Question

Let P = \(\left[\begin{matrix}   \frac{\sqrt3}{2} & \frac{1}{2} \\   -\frac{1}{2} & \frac{\sqrt3}{2}  \end{matrix}\right]\) A = \(\left[\begin{matrix}   1 & 1 \\   0 & 1  \end{matrix}\right]\) and Q = PAP^T. If P^TQ²⁰⁰⁷P = \(\left[\begin{matrix}   a & b \\   c & d  \end{matrix}\right]\), then 2a+b-3c-4d equal to

• A. 2004
• B. 2005
• C. 2006
• D. 2007

Hint:

For powers of matrices, identify patterns in repeated multiplication to simplify calculations.

Answer 1

The Correct Option is B

Step 1: Understand the problem.
We are given the matrices \(P\), \(A\), and the expression \(Q = PAP^T\).
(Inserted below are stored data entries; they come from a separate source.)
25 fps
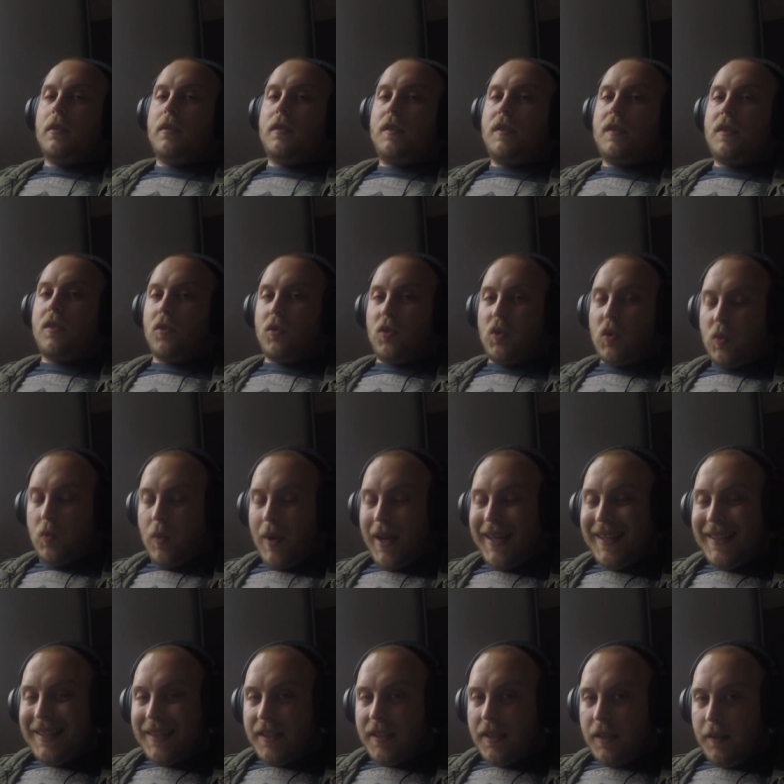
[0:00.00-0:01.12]
So
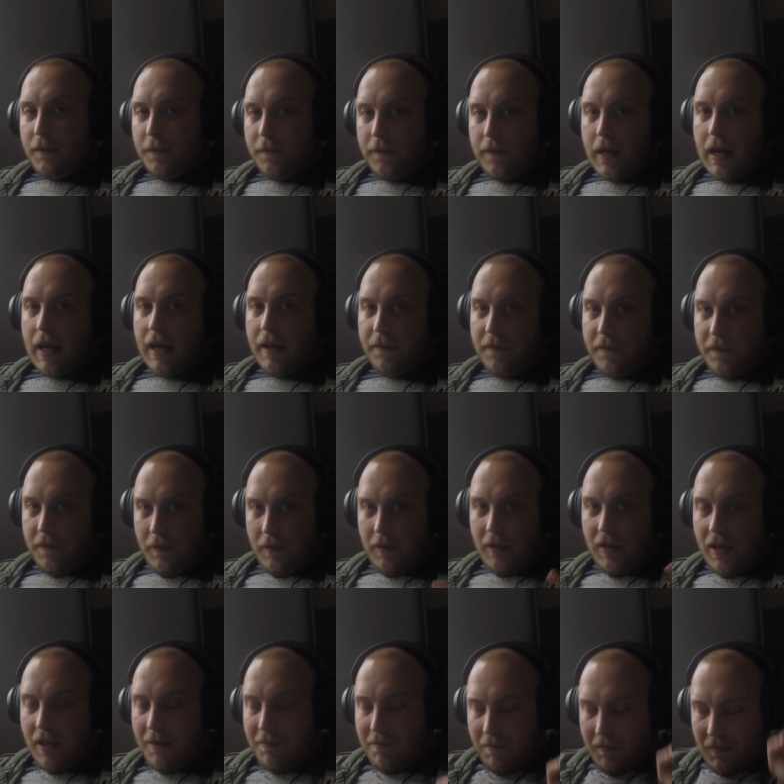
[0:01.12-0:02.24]
25.
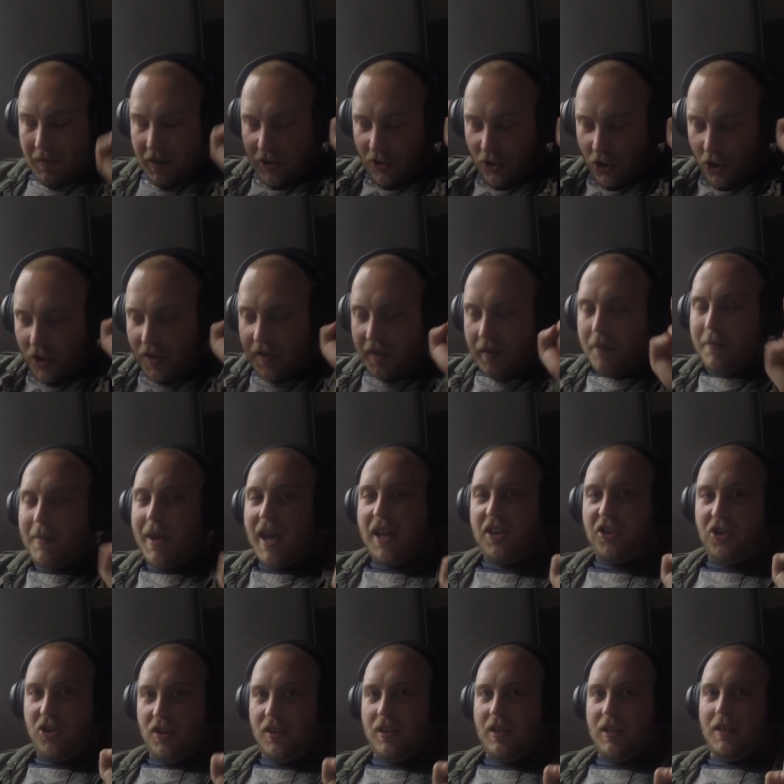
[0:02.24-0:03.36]
Just
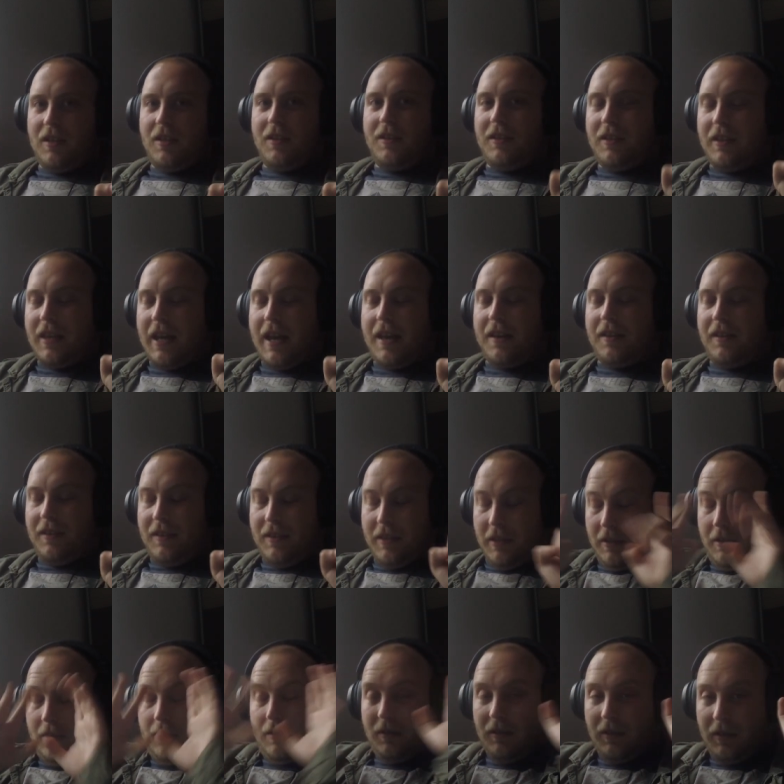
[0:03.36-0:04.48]
imagine
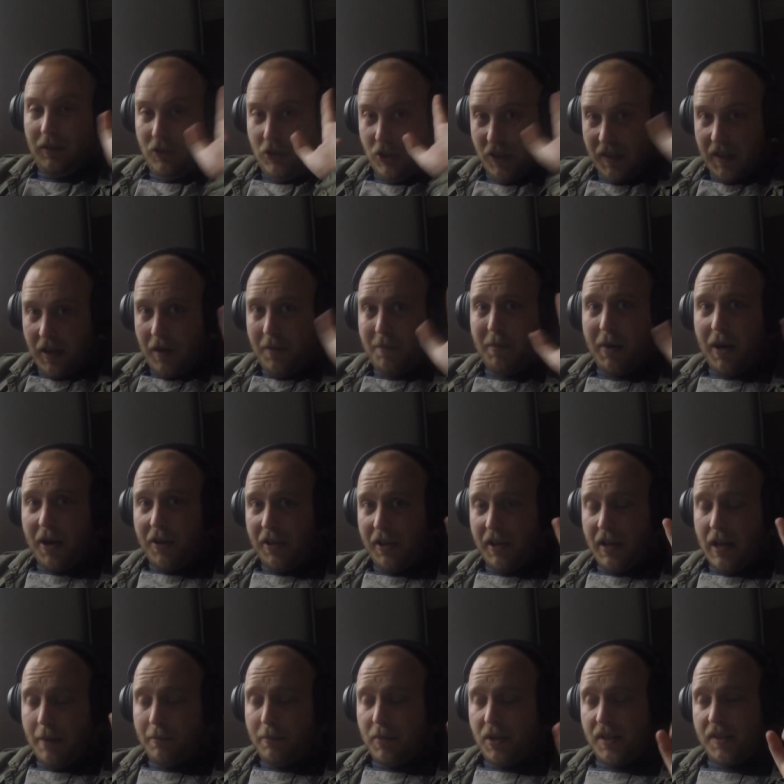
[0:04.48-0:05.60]
that. Just compare the
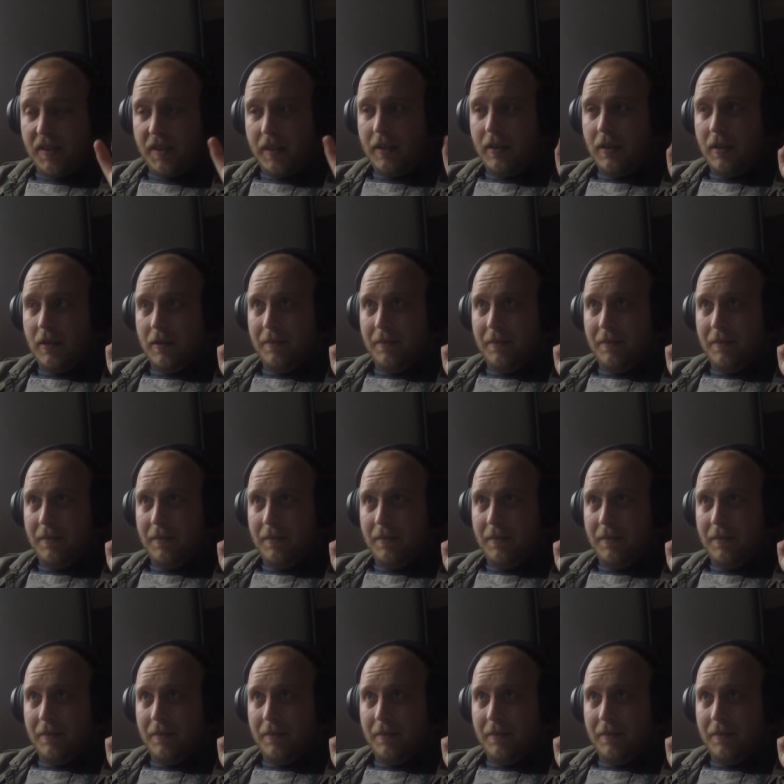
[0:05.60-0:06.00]
numbers.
Additionally, we need to compute \(P^T Q^{2007} P\) and find the value of \(2a + b - 3c - 4d\), where \(\begin{bmatrix} a & b \\ c & d \end{bmatrix}\) is the result of the matrix multiplication. 
Step 2: Simplify the expression for \(Q\).
We start by calculating \(Q = PAP^T\). First, we compute \(P^T\), the transpose of \(P\): \[ P^T = \begin{bmatrix} \frac{\sqrt{3}}{2} & -\frac{1}{2} \\ \frac{1}{2} & \frac{\sqrt{3}}{2} \end{bmatrix}. \] Now, we compute \(Q = PAP^T\): \[ Q = \begin{bmatrix} \frac{\sqrt{3}}{2} & \frac{1}{2} \\ -\frac{1}{2} & \frac{\sqrt{3}}{2} \end{bmatrix} \begin{bmatrix} 1 & 1 \\ 0 & 1 \end{bmatrix} \begin{bmatrix} \frac{\sqrt{3}}{2} & -\frac{1}{2} \\ \frac{1}{2} & \frac{\sqrt{3}}{2} \end{bmatrix}. \] First, calculate \(P A\): \[ P A = \begin{bmatrix} \frac{\sqrt{3}}{2} & \frac{1}{2} \\ -\frac{1}{2} & \frac{\sqrt{3}}{2} \end{bmatrix} \begin{bmatrix} 1 & 1 \\ 0 & 1 \end{bmatrix} = \begin{bmatrix} \frac{\sqrt{3}}{2} & \frac{\sqrt{3}}{2} + \frac{1}{2} \\ -\frac{1}{2} & -\frac{1}{2} + \frac{\sqrt{3}}{2} \end{bmatrix} = \begin{bmatrix} \frac{\sqrt{3}}{2} & \frac{\sqrt{3} + 1}{2} \\ -\frac{1}{2} & \frac{\sqrt{3} - 1}{2} \end{bmatrix}. \] Next, multiply \(P A\) by \(P^T\): \[ Q = \begin{bmatrix} \frac{\sqrt{3}}{2} & \frac{1}{2} \\ -\frac{1}{2} & \frac{\sqrt{3}}{2} \end{bmatrix} \begin{bmatrix} \frac{\sqrt{3}}{2} & -\frac{1}{2} \\ \frac{1}{2} & \frac{\sqrt{3}}{2} \end{bmatrix}. \] After performing the matrix multiplication, we find: \[ Q = \begin{bmatrix} 1 & 1 \\ 0 & 1 \end{bmatrix}. \] Step 3: Compute \(P^T Q^{2007} P\).
Now, we compute \(P^T Q^{2007} P\). Since \(Q\) is the identity matrix, we have \(Q^{2007} = I\). Thus: \[ P^T Q^{2007} P = P^T I P = P^T P. \] We compute \(P^T P\): \[ P^T P = \begin{bmatrix} \frac{\sqrt{3}}{2} & -\frac{1}{2} \\ \frac{1}{2} & \frac{\sqrt{3}}{2} \end{bmatrix} \begin{bmatrix} \frac{\sqrt{3}}{2} & \frac{1}{2} \\ -\frac{1}{2} & \frac{\sqrt{3}}{2} \end{bmatrix} = \begin{bmatrix} 1 & 0 \\ 0 & 1 \end{bmatrix}. \] Step 4: Compute \(2a + b - 3c - 4d\).
The matrix \(P^T Q^{2007} P = I\), so we have \(a = 1\), \(b = 2007\), \(c = 0\), and \(d = 1\). Now, calculate: \[ 2a + b - 3c - 4d = 2(1) + 2007 - 3(0) - 4(1) = 2005. \] Final Answer: 2005.